Вулф пригибается под грузом феминистских текстов, написанных за последние тридцать лет и замусоренных мертвыми или усвоенными метафорами, требуя при этом непрекращающегося изобретения и упрочения новых сравнений. Так, во второй главе книги, в которой предлагается растянутое сравнение Мифа о Красоте с худшими проявлениями религиозных культов, Вулф указывает, «никогда не признавалось именно то обстоятельство, что сравнение не должно быть метафорой» (ВМ, 88). Затем она продолжает:
Ритуал возвращения красоты не просто перекликается с традиционными религиями и культами, а функционально вытесняют их. Они в буквальном смысле воссоздают из старых верований новую веру, буквально заимствуют опробованные приемы мистификации и мысленного контроля с целью изменить сознание женщин так же широко, как при обращении в христианство в прошлом (ВМ, 88; курсив автора).
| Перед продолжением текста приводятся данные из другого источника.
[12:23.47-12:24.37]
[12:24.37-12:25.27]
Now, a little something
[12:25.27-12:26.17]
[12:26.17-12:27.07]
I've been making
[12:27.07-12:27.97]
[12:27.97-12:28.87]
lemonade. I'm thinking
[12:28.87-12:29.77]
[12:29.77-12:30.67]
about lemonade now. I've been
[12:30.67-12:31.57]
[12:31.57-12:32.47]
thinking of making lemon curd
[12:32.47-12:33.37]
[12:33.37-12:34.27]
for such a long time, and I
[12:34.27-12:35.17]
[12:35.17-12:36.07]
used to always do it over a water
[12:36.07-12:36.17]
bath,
В таких отрывках автор «Мифа о красоте» оказывается человеком, поднимающим ложную тревогу: на этот раз, говорит неистовый курсив, тревога действительно всамделишная, уже не ложная, уже не метафора. Стремление Вулф к превращению фигурального в буквальное подтолкнуло язык ее феминизма к переломной точке. Находясь в ней, чем больше Вулф настаивает на нефигуральной сути своих высказываний, тем больше она привлекает внимание к их риторическому статусу. Чем больше ее слова ускользают из-под контроля, тем громче она должна их выкрикивать.
Поэтому крайне важно, что единственный образ, на котором Вулф не настаивает, — это образ заговора. «Миф о красоте» начинается с эпиграфа, взятого у Энн Джонс:
Я замечаю, что сейчас модно… отрицать любые представления о заговоре мужчин, причастном к угнетению женщин… «В свою очередь, — должна сказать вместе с Уильямом Ллойдом Гаррисоном, — я не готова признать эту философию. Я верю, что грех есть, а значит есть и грешник; что есть кража, а значит есть и вор; что есть рабство, а значит и рабовладелец; что есть зло, а значит и тот, кто это зло причиняет»[282] (ВМ, 7).
Если этот отрывок цитируют с одобрением (а страница эпиграфов, приведенных Вулф, была бы неудачным местом для подобной иронии, если от цитаты не требовалось бы задать определенный тон последующему анализу), мы можем ожидать, что в книге на тему «Как образ красоты используется против женщин», прозвучит множество обвинений в «заговоре мужчин». Вместе с тем, как мы уже видели в начале этой главы, в своей книге Вулф демонстрирует осознанную осторожность по отношению к понятию «заговор». Во введении к книге Вулф действительно использует выражение «культурный заговор», однако ставит его в кавычки. Несмотря на готовность описать миф о красоте крайне экстравагантно, Вулф чувствует, что должна обозначить свою дистанцию от теорий заговора.